In the September 1995 document "Three Years Defending Human Rights", the 
United Nations / Organization of American States Civilian mission (MICIVIH) 
records that "In January 1994 the UN and OAS returned a first group of about 
30 observers to Haiti. The observers found the situation to be worse than at 
any time during the Mission's presence in 1993. Extrajudicial execution, 
enforced disappearance, torture and arbitrary arrest had increased, and a new 
phenomenon - that of rape as an instrument of political repression - had 
emerged. Many cases of such violations were documented by MICIVIH between 
January and July 1994. The perpetrators included members of the Haitian Armed 
Forces (FADH), the police, their civilian auxiliaries and members of FRAPH."

Even that most conservative of organizations, the United States State 
Department, stated "It is estimated that between 300 and 500 Haitians were 
killed in the days following the September coup, and 3000 in the following 
three years. The coup created a large-scale exodus from the country; in fact, 
the Coast Guard rescued a total of 41,342 Haitians from 1991 to 1992, more 
than the number of rescued refugees from the previous ten years combined."  
(Background Notes: Haiti, September 1996)

And yet, what is it which remains Nadal's program for Aristide?  "Remove him 
from power."  How boring, how predictable!  Is the President of Haiti once 
again to float away?  Will he be spirited out of the Palais National by piano 
movers?  Or will the cowardly supporters of tyranny attempt by force of arms 
once again to settle the yoke of terror, ignorance, and economic misery on 
the shoulders of majority class Haitians?
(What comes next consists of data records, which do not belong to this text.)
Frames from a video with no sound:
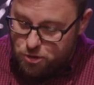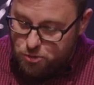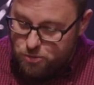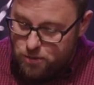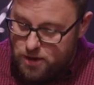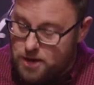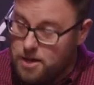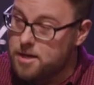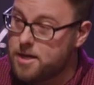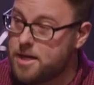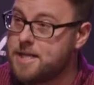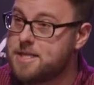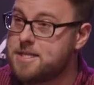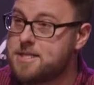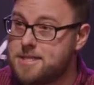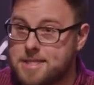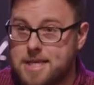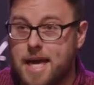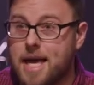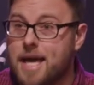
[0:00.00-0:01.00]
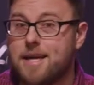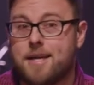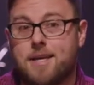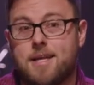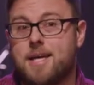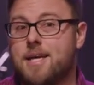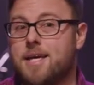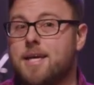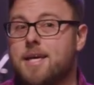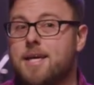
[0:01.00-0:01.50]
what he
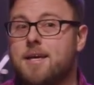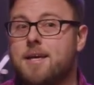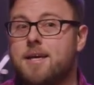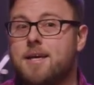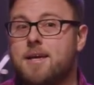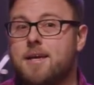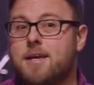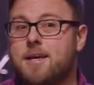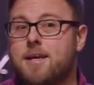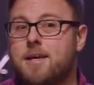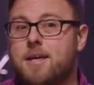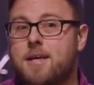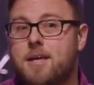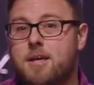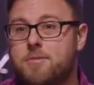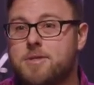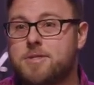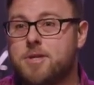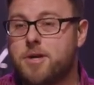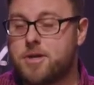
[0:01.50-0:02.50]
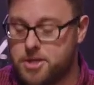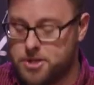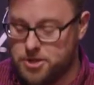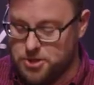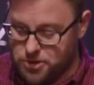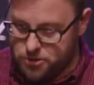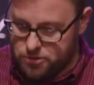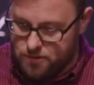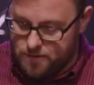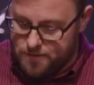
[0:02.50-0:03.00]
said he was going to
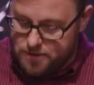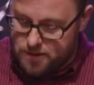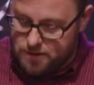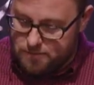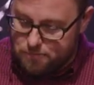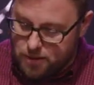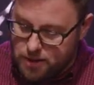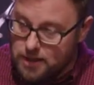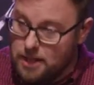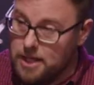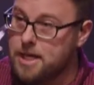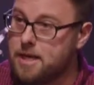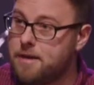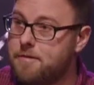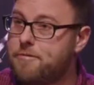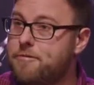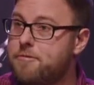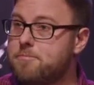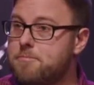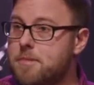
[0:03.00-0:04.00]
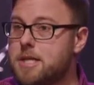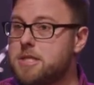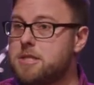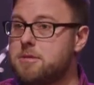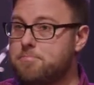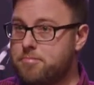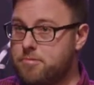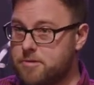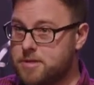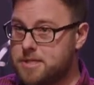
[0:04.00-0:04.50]
do. Belief
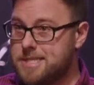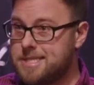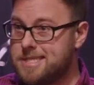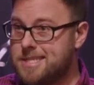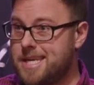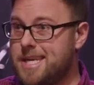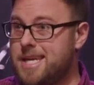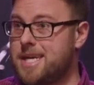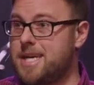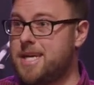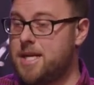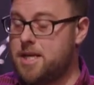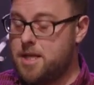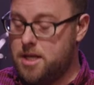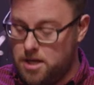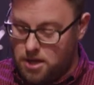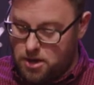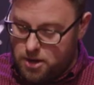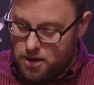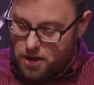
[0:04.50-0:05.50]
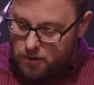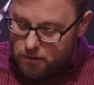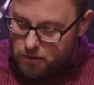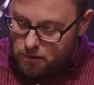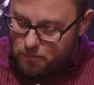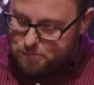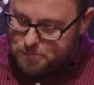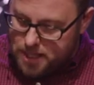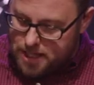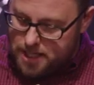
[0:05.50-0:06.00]
must precede
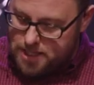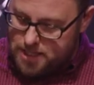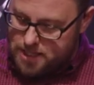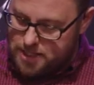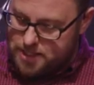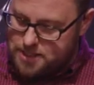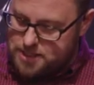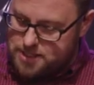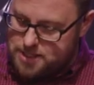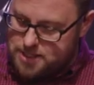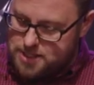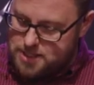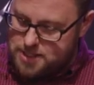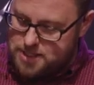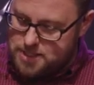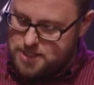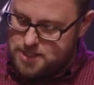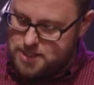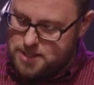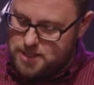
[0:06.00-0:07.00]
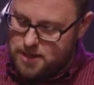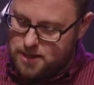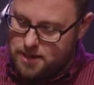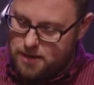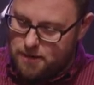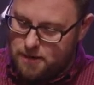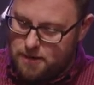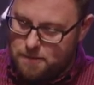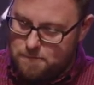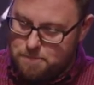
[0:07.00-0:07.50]
obedience.
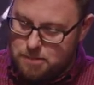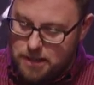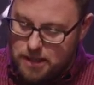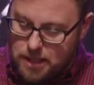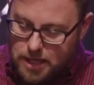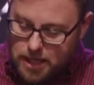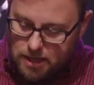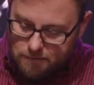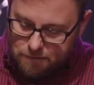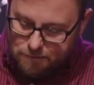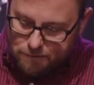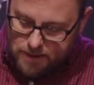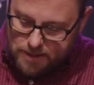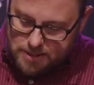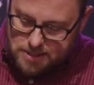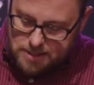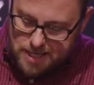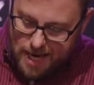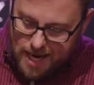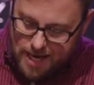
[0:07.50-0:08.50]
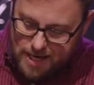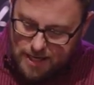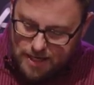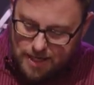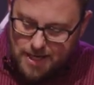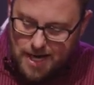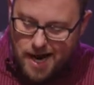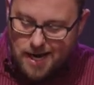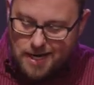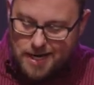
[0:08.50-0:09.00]
Belief is taking
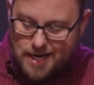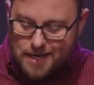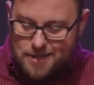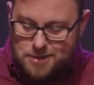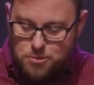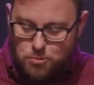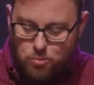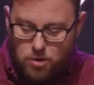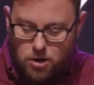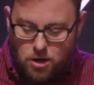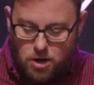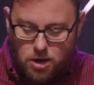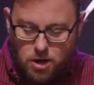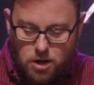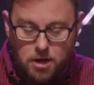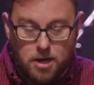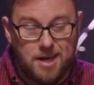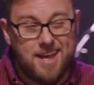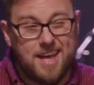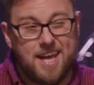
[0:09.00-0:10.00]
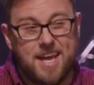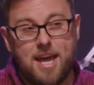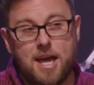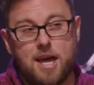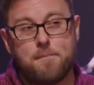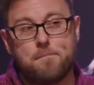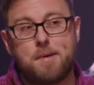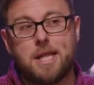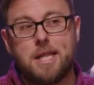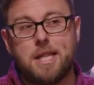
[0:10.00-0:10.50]
God at his word
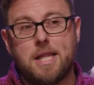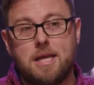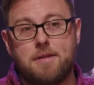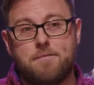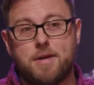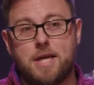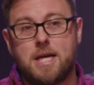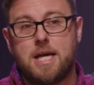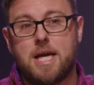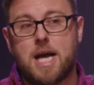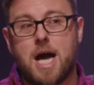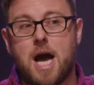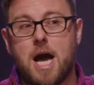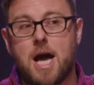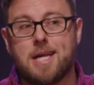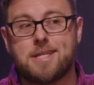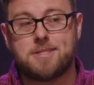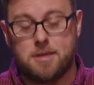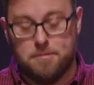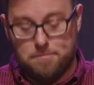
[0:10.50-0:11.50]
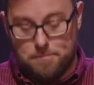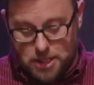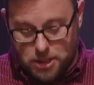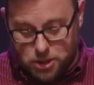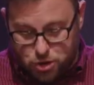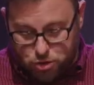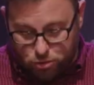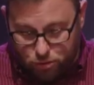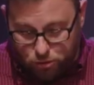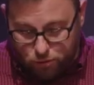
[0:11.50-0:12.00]
and believing God to be
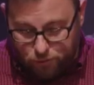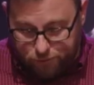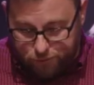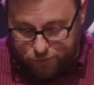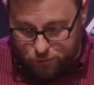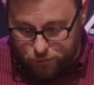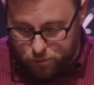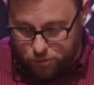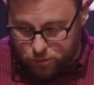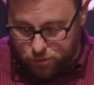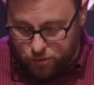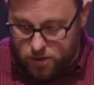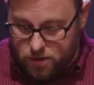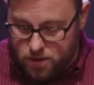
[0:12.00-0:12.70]
truthful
If so, terrible days lie ahead.  No one has forgotten the family members they 
lost during the coup, the loved husbands and sons and fathers, yes, and 
sisters and mothers and wives and daughters too, whose bodies they had to 
leave lying in the gutters to bloat and to be slowly devoured by pigs!  No 
one has forgotten the screams that used to issue from the neighborhood 
"postes" and "Commissariats", those filthy, reeking cells and those horribly 
mutilated corpses.  And no one is going to put up with it again.  Any person 
or party or death squad organization which attempts to block Aristide's 
return is going to be remembered as the proximate cause of the biggest 
uprising since the Haitian Revolution.

I thank the reader for his or her time.